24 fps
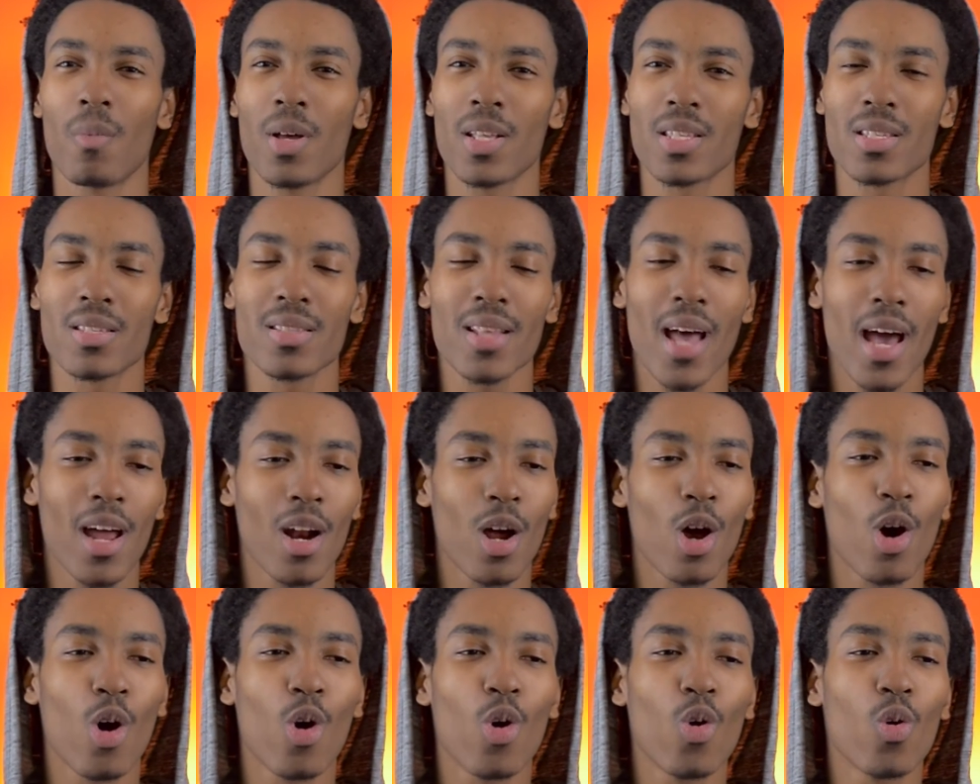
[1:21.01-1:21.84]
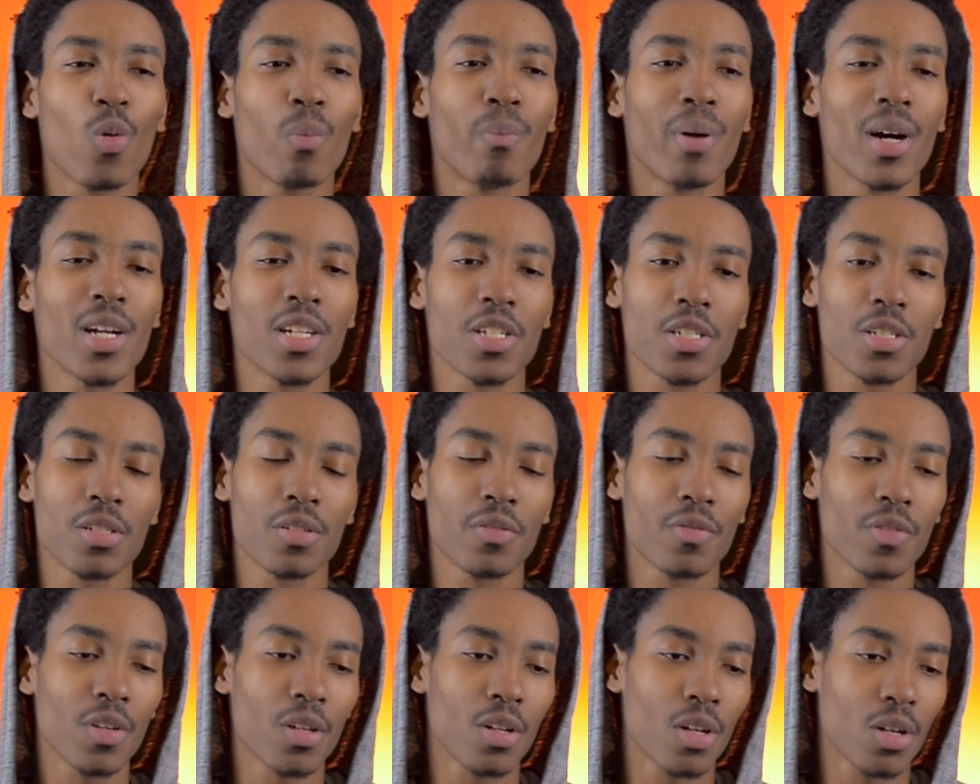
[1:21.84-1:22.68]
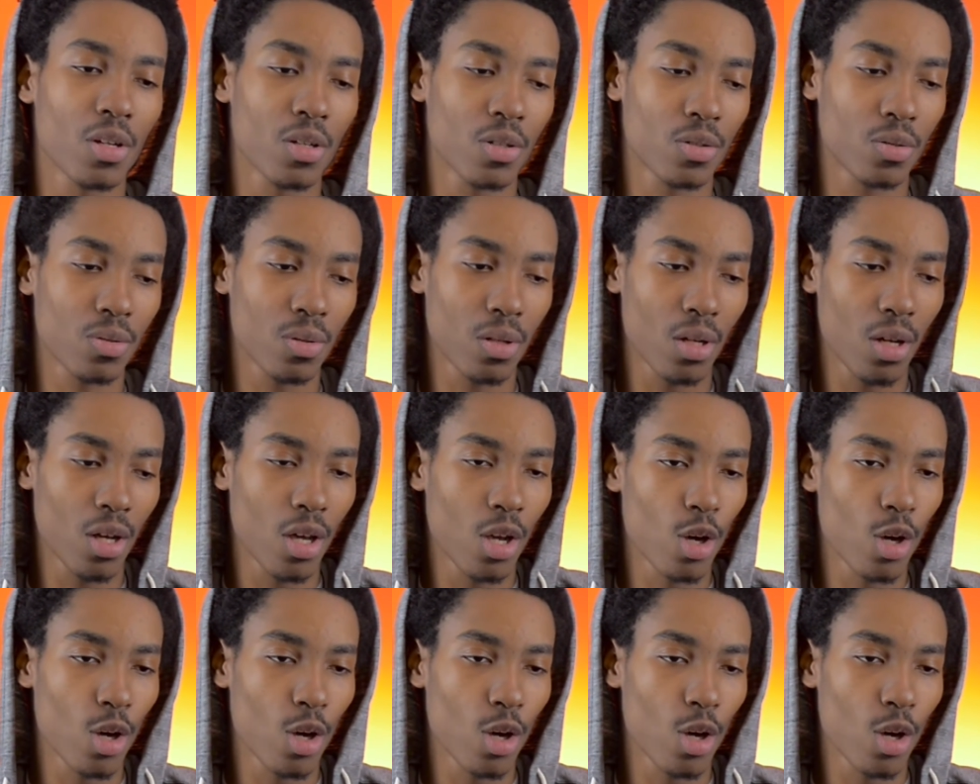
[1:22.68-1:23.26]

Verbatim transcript: It's not a whole bunch of, you know,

• What to work on: Reproduce exactly the lines from the one containing "[1:21.01-1:21.84]" through the last line of the records, both included, leaving out every picture.

• Reply to the task:
[1:21.01-1:21.84]
[1:21.84-1:22.68]
[1:22.68-1:23.26]

Verbatim transcript: It's not a whole bunch of, you know,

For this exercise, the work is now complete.